The debate whether metro rail through Tysons Corner should go underground continues while proponents of the tunnel publish engineering studies on its feasibility. Meanwhile, U.S. Rep. Jim Moran (D-8) warns there are more important questions to ask in regards to the project.
Moran criticized Lerner Enterprises for proposing to build high-end luxury condos on property near Tysons Galleria, close to the planned metro stations. The Residences At Tysons II is a proposed development of two 30-story luxury condo towers. "That is terrible metro planning," said Moran at an event hosted by the Fairfax County Chamber of Commerce on Thursday morning, Jan. 25. He said land that is critically important to justifying metro through Tysons would not be used in a way to enhance metro ridership and services.
"What justifies metro is what Arlington has done, where half of the people living in the metro corridor use the metro to go to work," said Moran.
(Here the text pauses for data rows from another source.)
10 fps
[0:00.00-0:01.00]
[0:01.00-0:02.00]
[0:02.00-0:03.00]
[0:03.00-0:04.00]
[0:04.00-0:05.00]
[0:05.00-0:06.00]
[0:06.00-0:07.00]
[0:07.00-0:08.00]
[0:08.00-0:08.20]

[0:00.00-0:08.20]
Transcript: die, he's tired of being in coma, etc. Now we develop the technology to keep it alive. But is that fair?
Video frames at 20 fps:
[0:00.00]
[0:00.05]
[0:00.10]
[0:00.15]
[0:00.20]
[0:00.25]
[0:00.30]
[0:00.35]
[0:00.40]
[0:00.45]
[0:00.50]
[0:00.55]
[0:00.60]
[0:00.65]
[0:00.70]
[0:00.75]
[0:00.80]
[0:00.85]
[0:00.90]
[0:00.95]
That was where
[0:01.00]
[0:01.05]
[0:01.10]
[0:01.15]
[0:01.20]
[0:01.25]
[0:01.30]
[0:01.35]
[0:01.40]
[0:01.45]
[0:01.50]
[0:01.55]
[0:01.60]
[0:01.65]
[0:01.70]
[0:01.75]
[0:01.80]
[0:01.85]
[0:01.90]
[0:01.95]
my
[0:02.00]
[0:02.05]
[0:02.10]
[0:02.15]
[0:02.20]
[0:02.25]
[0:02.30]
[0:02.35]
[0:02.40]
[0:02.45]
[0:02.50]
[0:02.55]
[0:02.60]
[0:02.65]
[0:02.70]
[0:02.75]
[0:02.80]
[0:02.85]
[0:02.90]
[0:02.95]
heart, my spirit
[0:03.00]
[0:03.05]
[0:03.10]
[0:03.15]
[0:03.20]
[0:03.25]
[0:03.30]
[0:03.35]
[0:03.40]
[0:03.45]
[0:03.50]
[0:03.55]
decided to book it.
Instead of luxury condos, he said the land should be used for some affordable and workforce housing, with sufficient incentives for developers to make a profit. People who should live there, he said, are those who would be working in local businesses in Tysons Corner, such as retail workers. Instead, said Moran, the developer chose to maximize its profits by providing luxury housing for those who would not use the metro.
"I don't think [metro in Tysons] is going to work," said Moran. "Having said that, I'm going to push for it."
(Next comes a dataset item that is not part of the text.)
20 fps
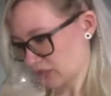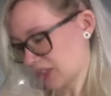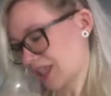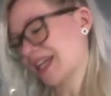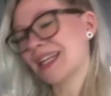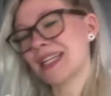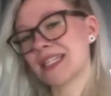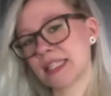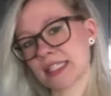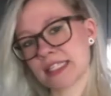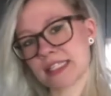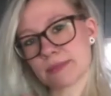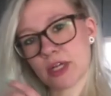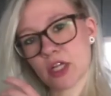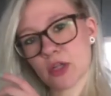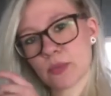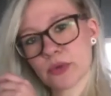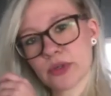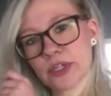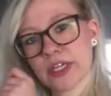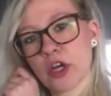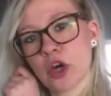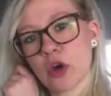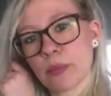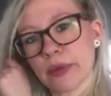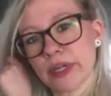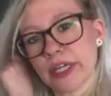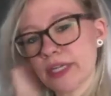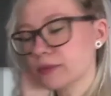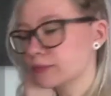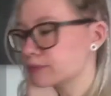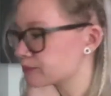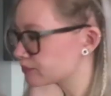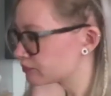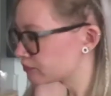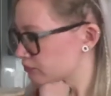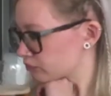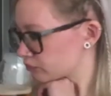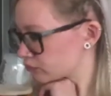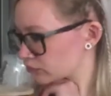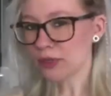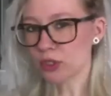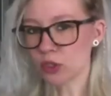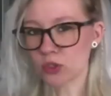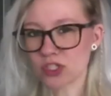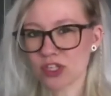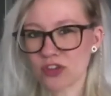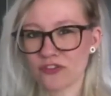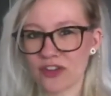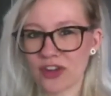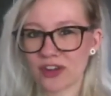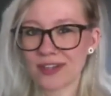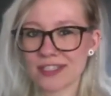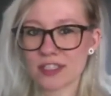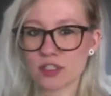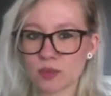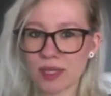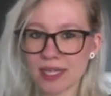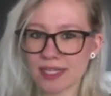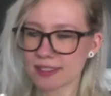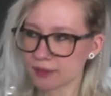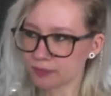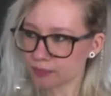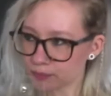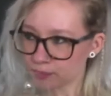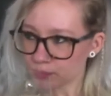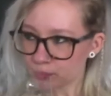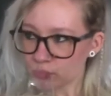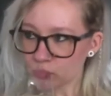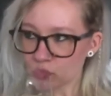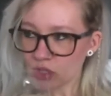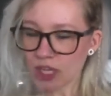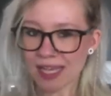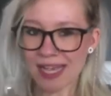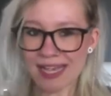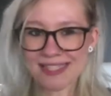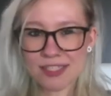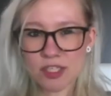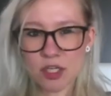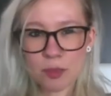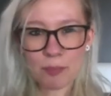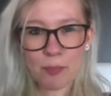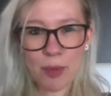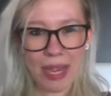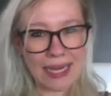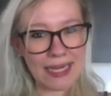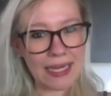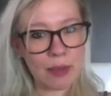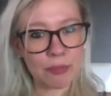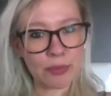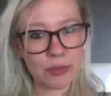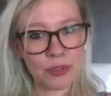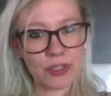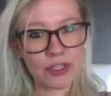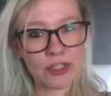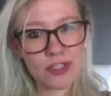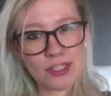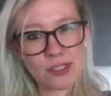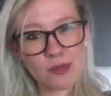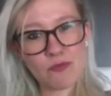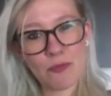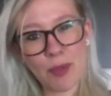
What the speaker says: and it does smell pretty hoppy. Also very sweet. It's got pineapple, lots of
According to Moran, Tysons Corner should be where Fairfax County proves it deserves more metro rail. Moran said he liked the mixed-use development that was recently approved by the Fairfax County Board of Supervisors around Tysons Corner Shopping Center. The Macerich Company plans on building eight towers around the mall, some of them residential, including up to 121 affordable and workforce units.
The other Fairfax County job center along the proposed rail route also has its flaws, said Moran. "Reston is not going to work either, because [the proposed metro line] is not close enough to Reston Town Center, where the action is," he said.
RESTON RESIDENT, and Reston Association Transportation Advisory Committee co-chair, Dave Edwards, said mistakes had been made in planning the land use around the area of the proposed metro line in Tysons Corner. Edwards said land use should have been planned in consideration of transportation, not separately from transportation. However, he said, there is still time for improvement. "It's not a dead issue," said Edwards. There are people in Tysons Corner, and certainly people in Reston, who want to see rail to Dulles Airport completed, said Edwards.
He added that the federal government should set basic regulations when funding rail projects, while local residents and experts work out the details of the projects. Edwards then conceded that such hands-off funding from the federal government would never happen.
Moran also warned that if the rail project incurred any more cost, it might lose nearly a billion dollars of federal government funding. "This project is right on the edge. Just a little more cost and you'll topple over," said Moran.
Supervisor Catherine Hudgins (D-Hunter Mill) said the project is close to obtaining a full funding grant agreement and beginning construction. She said the Fairfax County Board of Supervisors adopted a resolution two weeks ago in which it states it is committed to the project as it was approved. "Metrorail [to Dulles] is the number one priority of Fairfax County," added Hudgins.